The quickest and easiest way would be to start by removing the rear seats, plus a lot of softer bits like carpets and soundproofing, although I suppose there’s a point where it would start to become tiring on long journeys. I’ve found carbonfibre bonnet and bootlids for £1600 a pop, some motorsport alloys would reduce the unsprung mass, then I guess some light front seats could come in, although before you know it if you’ve gone to so much trouble that you’ve effectively got a track car. So chuck in a roll-cage and apply some racing numbers.
The good thing about a car like the 330Ci is that it’s one of those cars that could do everything.
Mileage: 92, 946
Update 9: Insurance woes
A reader writes with a warning about fitting a limited-slip differential, as we have to our E46 coupé. I thought £650 plus fitting was quite good value, but that might not be the end of the costs. Our reader’s insurer wanted to treble his premium after he fitted one. By calling around he reduced that to a 60% increase, but still. Gulp.
Mileage: 92,980
Update 10: Better and better
There were a few creaks when manoeuvring at very low speeds after the 330Ci received new suspension bushes and braces front and rear, but the noises seem to have gone away largely now. Not sure where they came from, but maybe things like that take a few miles to bed in and settle – or I’ve just got used to them or I’m driving around them. But I don’t think so. Anyway, glad to not hear it.
Mileage: 93,011
Final report: A sad farewell
For the past few months, I’ve been driving this 330Ci, an old- school BMW of the type that once so epitomised the brand. It’s a rear- wheel-drive, five-seat coupé with a naturally aspirated straight six and a manual gearbox – a kind of car that nobody makes any more.
Wearing nearly 90,000 miles on arrival but corrosion-free and in good condition, it’s a car that would retail for around £9000 – which is what its owner, eBay, paid for it.

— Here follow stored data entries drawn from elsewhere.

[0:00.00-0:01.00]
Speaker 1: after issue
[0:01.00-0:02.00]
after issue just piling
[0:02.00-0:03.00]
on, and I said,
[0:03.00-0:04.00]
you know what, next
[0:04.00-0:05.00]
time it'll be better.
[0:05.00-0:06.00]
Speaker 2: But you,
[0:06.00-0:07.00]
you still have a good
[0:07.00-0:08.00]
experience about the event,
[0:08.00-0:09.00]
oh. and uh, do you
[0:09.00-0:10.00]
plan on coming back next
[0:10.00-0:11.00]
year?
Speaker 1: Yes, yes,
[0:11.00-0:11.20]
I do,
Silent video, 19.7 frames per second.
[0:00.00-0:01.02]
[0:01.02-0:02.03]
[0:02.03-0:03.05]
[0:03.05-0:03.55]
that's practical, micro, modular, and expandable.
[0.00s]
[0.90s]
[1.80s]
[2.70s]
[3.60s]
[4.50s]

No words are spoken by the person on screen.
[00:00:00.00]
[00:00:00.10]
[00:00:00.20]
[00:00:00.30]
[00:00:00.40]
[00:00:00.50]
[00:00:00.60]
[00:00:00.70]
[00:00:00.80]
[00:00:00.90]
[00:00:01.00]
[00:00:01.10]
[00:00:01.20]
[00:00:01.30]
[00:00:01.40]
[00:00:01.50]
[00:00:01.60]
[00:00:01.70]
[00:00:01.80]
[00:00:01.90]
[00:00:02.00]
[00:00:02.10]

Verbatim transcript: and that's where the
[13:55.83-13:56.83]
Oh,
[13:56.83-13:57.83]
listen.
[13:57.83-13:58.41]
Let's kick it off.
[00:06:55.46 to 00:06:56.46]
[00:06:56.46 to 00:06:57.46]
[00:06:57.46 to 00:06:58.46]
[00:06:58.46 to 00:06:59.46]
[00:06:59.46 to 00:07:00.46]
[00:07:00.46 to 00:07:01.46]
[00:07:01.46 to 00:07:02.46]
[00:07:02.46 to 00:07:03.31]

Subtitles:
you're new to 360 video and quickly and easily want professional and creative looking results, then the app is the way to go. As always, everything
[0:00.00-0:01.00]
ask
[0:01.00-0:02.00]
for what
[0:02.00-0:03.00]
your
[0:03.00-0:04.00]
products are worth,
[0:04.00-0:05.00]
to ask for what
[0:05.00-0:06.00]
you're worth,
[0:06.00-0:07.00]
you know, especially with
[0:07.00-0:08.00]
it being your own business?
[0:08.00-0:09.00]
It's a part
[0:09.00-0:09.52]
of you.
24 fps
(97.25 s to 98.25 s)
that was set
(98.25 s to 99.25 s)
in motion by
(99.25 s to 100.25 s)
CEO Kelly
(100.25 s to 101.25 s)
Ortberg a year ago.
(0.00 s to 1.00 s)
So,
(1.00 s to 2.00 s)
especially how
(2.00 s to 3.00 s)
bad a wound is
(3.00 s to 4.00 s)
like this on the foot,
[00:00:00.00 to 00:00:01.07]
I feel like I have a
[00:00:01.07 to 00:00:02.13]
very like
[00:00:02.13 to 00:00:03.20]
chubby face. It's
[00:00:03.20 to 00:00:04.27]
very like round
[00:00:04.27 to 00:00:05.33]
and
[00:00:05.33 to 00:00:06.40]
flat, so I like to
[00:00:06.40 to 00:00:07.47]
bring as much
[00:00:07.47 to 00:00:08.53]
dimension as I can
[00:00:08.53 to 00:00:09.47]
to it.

Then they set about giving its technology a refresh, by adding an Apple CarPlay-compatible head unit, blindspot monitors and some other useful additions. But it also came to us with a budget to make some more modifications to it. I will come to those. First, though, to the experience of a mechanically standard 330Ci. It’s a car that was showing the age of the E46 generation of 3 Series relative to its rivals by 2005 (it had been on sale since 1997), but that doesn’t matter a jot today. It feels great, compact by modern standards, at less than 1.8m wide across the body, with keen RWD handling and a loping ride that is more comfortable than I remember it being at the time. It’s a really great cruiser.